> _What the task asks_
Please retype the records below exactly, omitting any images.

> _Recorded data_
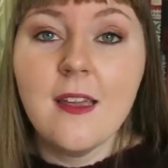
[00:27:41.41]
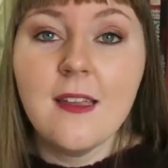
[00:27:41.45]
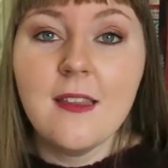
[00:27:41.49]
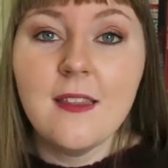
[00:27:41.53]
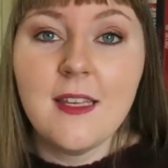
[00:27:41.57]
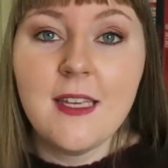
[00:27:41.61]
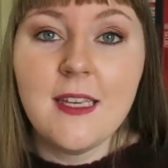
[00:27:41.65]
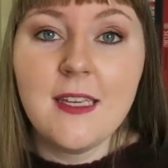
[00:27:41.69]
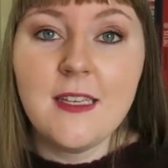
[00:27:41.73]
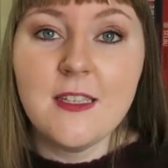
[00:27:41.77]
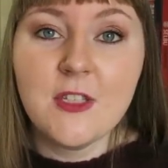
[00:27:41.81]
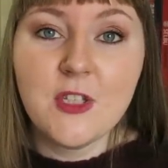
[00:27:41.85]

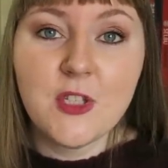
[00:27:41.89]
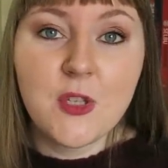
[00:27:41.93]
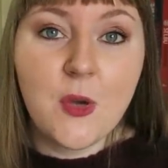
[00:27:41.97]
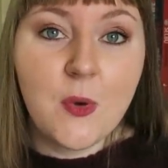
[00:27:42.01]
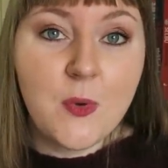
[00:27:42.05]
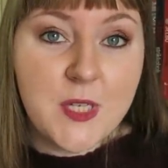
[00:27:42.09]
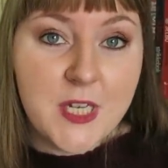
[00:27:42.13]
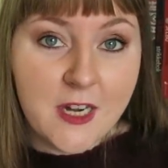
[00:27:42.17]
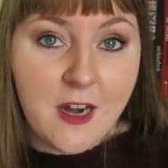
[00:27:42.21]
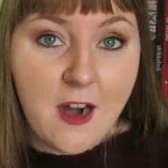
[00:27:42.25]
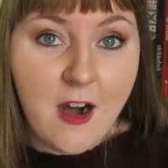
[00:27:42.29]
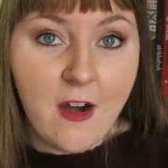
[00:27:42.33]
the
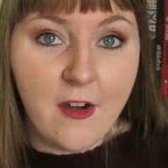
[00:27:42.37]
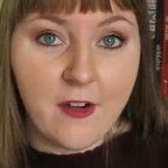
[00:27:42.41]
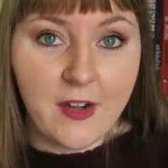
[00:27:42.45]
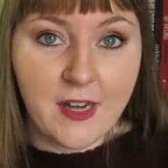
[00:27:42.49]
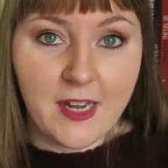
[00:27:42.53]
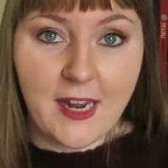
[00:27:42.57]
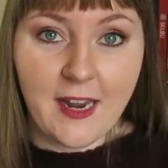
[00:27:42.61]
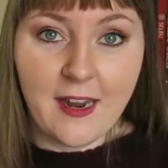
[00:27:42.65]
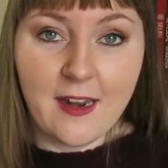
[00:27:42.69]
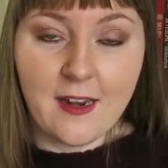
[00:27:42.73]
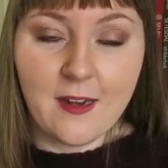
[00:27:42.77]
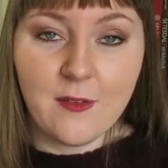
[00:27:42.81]
Soda
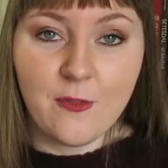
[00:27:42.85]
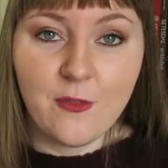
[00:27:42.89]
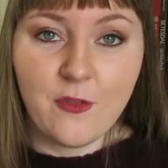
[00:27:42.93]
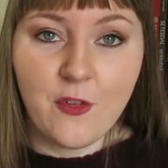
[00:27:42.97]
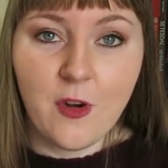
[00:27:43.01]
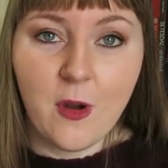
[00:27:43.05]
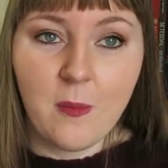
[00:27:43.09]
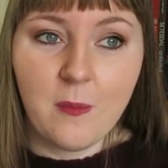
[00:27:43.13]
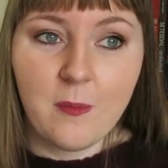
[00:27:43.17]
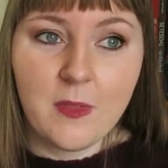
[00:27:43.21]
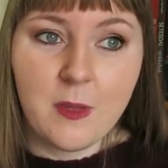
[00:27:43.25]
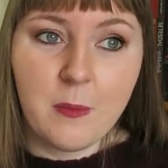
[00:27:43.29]
cardigan
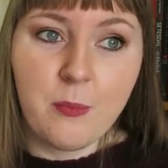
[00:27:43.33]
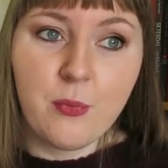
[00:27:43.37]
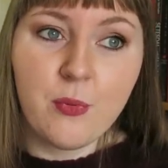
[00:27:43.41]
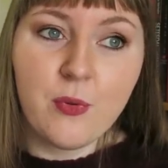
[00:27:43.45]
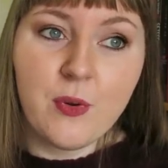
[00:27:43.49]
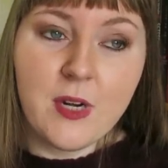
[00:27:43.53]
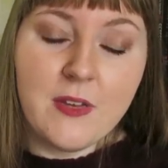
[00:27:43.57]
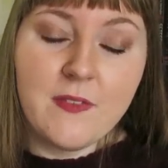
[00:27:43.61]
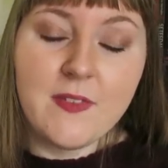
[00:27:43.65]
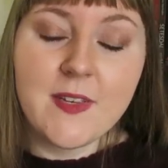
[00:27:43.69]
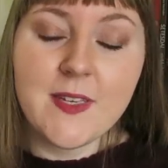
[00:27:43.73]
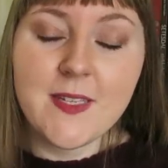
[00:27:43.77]
from the
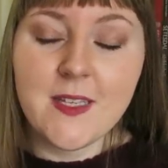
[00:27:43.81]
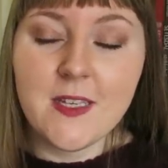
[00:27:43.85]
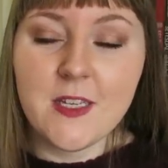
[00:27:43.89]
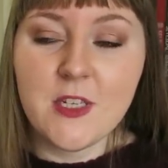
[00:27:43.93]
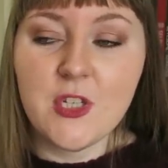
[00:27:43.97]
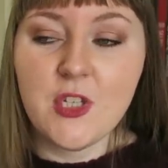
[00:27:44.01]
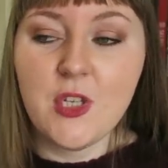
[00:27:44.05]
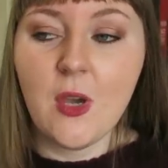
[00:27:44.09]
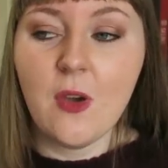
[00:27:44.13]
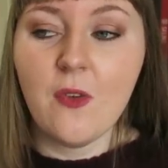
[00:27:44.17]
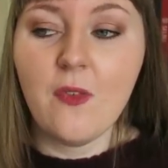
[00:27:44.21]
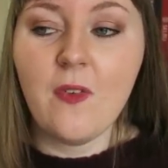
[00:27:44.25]
previous
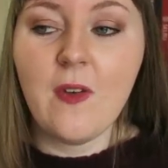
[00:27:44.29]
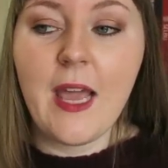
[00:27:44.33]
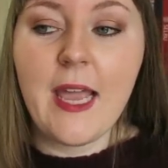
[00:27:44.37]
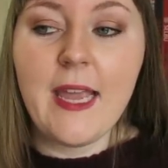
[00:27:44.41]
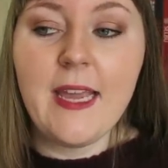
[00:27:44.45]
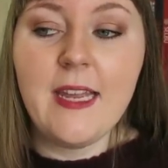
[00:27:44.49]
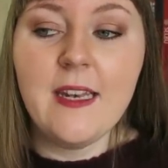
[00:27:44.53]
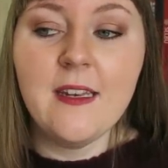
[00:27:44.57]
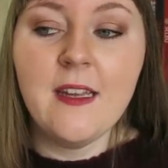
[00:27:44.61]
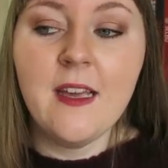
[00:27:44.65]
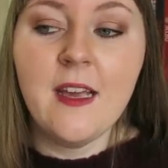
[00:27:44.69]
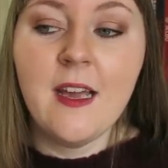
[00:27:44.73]
issue of
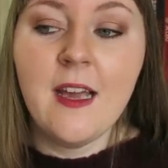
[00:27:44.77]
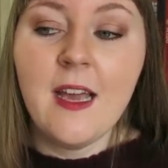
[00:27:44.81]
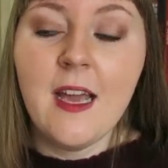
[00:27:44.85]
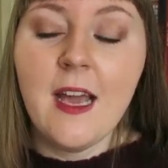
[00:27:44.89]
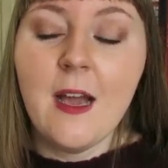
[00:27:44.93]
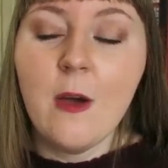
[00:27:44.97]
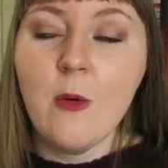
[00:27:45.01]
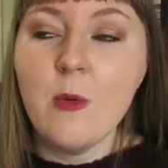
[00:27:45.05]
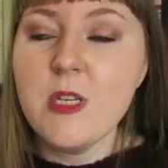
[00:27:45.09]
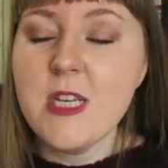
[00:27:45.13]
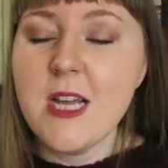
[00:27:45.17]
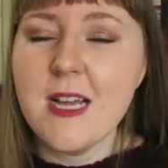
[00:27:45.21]
Lane,
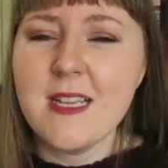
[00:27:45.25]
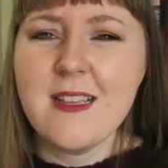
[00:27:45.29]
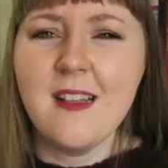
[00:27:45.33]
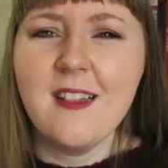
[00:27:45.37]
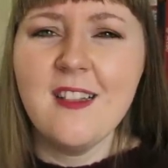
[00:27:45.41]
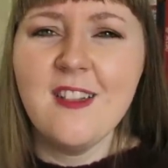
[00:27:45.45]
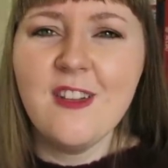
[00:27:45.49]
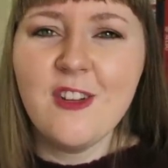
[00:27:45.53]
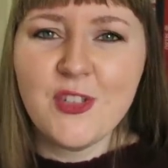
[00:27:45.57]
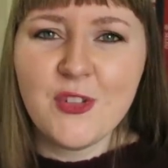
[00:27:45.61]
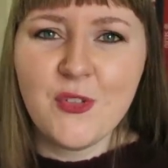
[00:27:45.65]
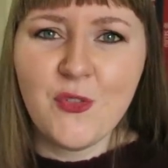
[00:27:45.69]
which has a
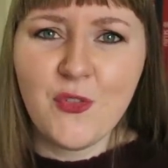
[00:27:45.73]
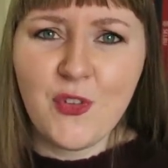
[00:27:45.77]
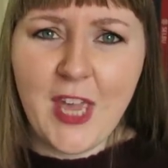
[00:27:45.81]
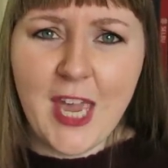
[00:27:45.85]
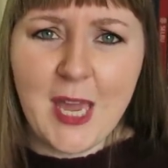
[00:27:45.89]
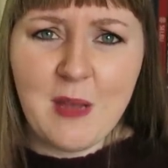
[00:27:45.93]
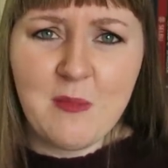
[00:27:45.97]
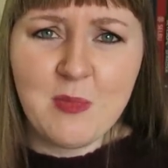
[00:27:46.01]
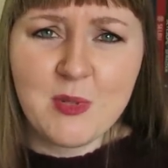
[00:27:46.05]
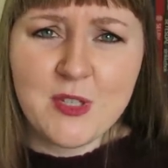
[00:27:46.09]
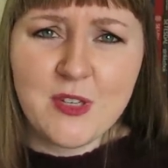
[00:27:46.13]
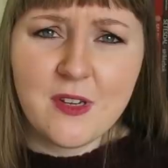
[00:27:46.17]
lot of
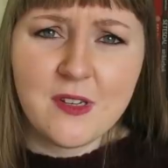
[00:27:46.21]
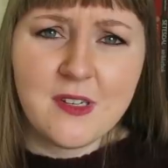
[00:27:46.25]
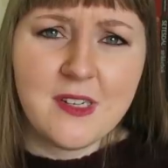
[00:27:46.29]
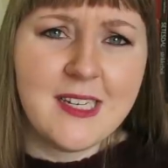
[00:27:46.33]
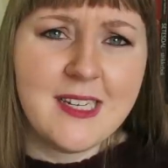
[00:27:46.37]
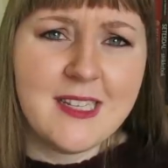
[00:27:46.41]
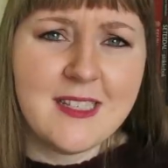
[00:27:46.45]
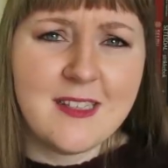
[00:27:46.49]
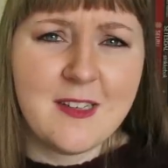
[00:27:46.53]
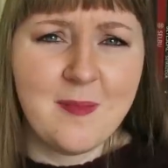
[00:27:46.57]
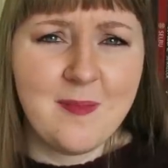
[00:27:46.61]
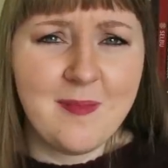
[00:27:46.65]
cables on
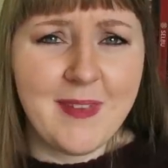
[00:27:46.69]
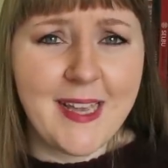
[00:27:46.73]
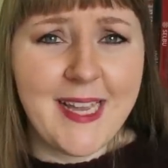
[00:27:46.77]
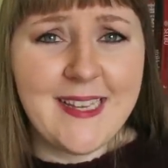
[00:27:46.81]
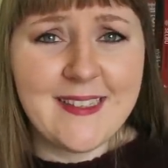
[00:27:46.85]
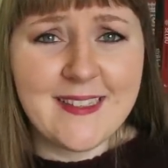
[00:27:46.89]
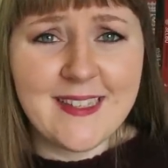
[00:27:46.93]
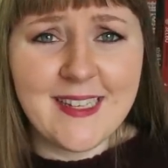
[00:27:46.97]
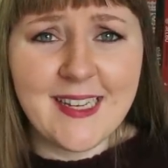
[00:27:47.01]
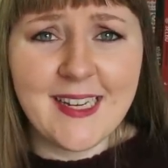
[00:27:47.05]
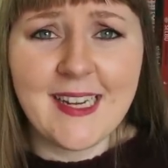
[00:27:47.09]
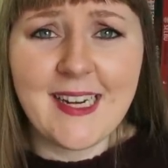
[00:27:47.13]
and it's
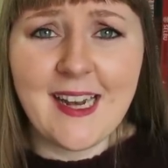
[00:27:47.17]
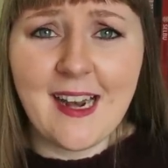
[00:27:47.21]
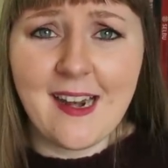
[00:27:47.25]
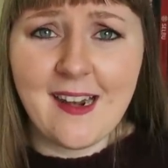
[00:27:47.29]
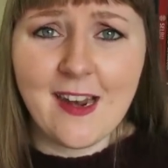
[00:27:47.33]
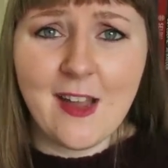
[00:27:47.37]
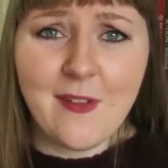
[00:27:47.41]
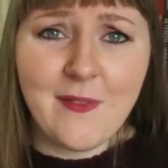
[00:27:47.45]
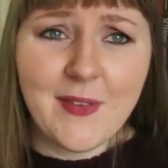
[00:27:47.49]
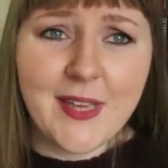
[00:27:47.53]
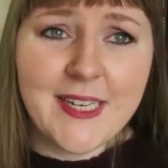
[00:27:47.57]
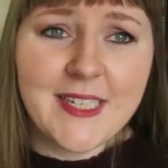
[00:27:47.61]
amazing and I
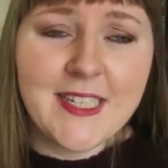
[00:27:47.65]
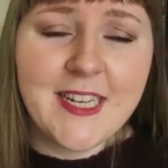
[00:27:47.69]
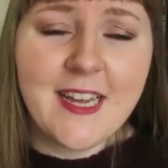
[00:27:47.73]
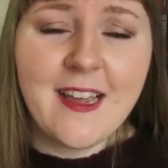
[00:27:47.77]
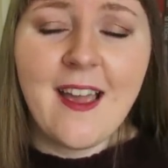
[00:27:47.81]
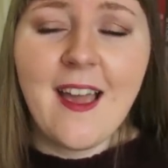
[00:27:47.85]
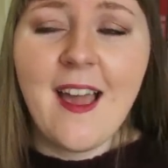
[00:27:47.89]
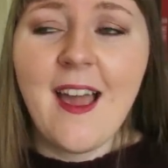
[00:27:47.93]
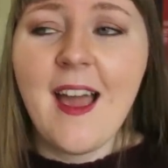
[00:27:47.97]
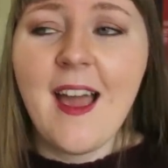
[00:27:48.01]
love it,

> _Solution_
[00:27:41.41]
[00:27:41.45]
[00:27:41.49]
[00:27:41.53]
[00:27:41.57]
[00:27:41.61]
[00:27:41.65]
[00:27:41.69]
[00:27:41.73]
[00:27:41.77]
[00:27:41.81]
[00:27:41.85]

[00:27:41.89]
[00:27:41.93]
[00:27:41.97]
[00:27:42.01]
[00:27:42.05]
[00:27:42.09]
[00:27:42.13]
[00:27:42.17]
[00:27:42.21]
[00:27:42.25]
[00:27:42.29]
[00:27:42.33]
the
[00:27:42.37]
[00:27:42.41]
[00:27:42.45]
[00:27:42.49]
[00:27:42.53]
[00:27:42.57]
[00:27:42.61]
[00:27:42.65]
[00:27:42.69]
[00:27:42.73]
[00:27:42.77]
[00:27:42.81]
Soda
[00:27:42.85]
[00:27:42.89]
[00:27:42.93]
[00:27:42.97]
[00:27:43.01]
[00:27:43.05]
[00:27:43.09]
[00:27:43.13]
[00:27:43.17]
[00:27:43.21]
[00:27:43.25]
[00:27:43.29]
cardigan
[00:27:43.33]
[00:27:43.37]
[00:27:43.41]
[00:27:43.45]
[00:27:43.49]
[00:27:43.53]
[00:27:43.57]
[00:27:43.61]
[00:27:43.65]
[00:27:43.69]
[00:27:43.73]
[00:27:43.77]
from the
[00:27:43.81]
[00:27:43.85]
[00:27:43.89]
[00:27:43.93]
[00:27:43.97]
[00:27:44.01]
[00:27:44.05]
[00:27:44.09]
[00:27:44.13]
[00:27:44.17]
[00:27:44.21]
[00:27:44.25]
previous
[00:27:44.29]
[00:27:44.33]
[00:27:44.37]
[00:27:44.41]
[00:27:44.45]
[00:27:44.49]
[00:27:44.53]
[00:27:44.57]
[00:27:44.61]
[00:27:44.65]
[00:27:44.69]
[00:27:44.73]
issue of
[00:27:44.77]
[00:27:44.81]
[00:27:44.85]
[00:27:44.89]
[00:27:44.93]
[00:27:44.97]
[00:27:45.01]
[00:27:45.05]
[00:27:45.09]
[00:27:45.13]
[00:27:45.17]
[00:27:45.21]
Lane,
[00:27:45.25]
[00:27:45.29]
[00:27:45.33]
[00:27:45.37]
[00:27:45.41]
[00:27:45.45]
[00:27:45.49]
[00:27:45.53]
[00:27:45.57]
[00:27:45.61]
[00:27:45.65]
[00:27:45.69]
which has a
[00:27:45.73]
[00:27:45.77]
[00:27:45.81]
[00:27:45.85]
[00:27:45.89]
[00:27:45.93]
[00:27:45.97]
[00:27:46.01]
[00:27:46.05]
[00:27:46.09]
[00:27:46.13]
[00:27:46.17]
lot of
[00:27:46.21]
[00:27:46.25]
[00:27:46.29]
[00:27:46.33]
[00:27:46.37]
[00:27:46.41]
[00:27:46.45]
[00:27:46.49]
[00:27:46.53]
[00:27:46.57]
[00:27:46.61]
[00:27:46.65]
cables on
[00:27:46.69]
[00:27:46.73]
[00:27:46.77]
[00:27:46.81]
[00:27:46.85]
[00:27:46.89]
[00:27:46.93]
[00:27:46.97]
[00:27:47.01]
[00:27:47.05]
[00:27:47.09]
[00:27:47.13]
and it's
[00:27:47.17]
[00:27:47.21]
[00:27:47.25]
[00:27:47.29]
[00:27:47.33]
[00:27:47.37]
[00:27:47.41]
[00:27:47.45]
[00:27:47.49]
[00:27:47.53]
[00:27:47.57]
[00:27:47.61]
amazing and I
[00:27:47.65]
[00:27:47.69]
[00:27:47.73]
[00:27:47.77]
[00:27:47.81]
[00:27:47.85]
[00:27:47.89]
[00:27:47.93]
[00:27:47.97]
[00:27:48.01]
love it,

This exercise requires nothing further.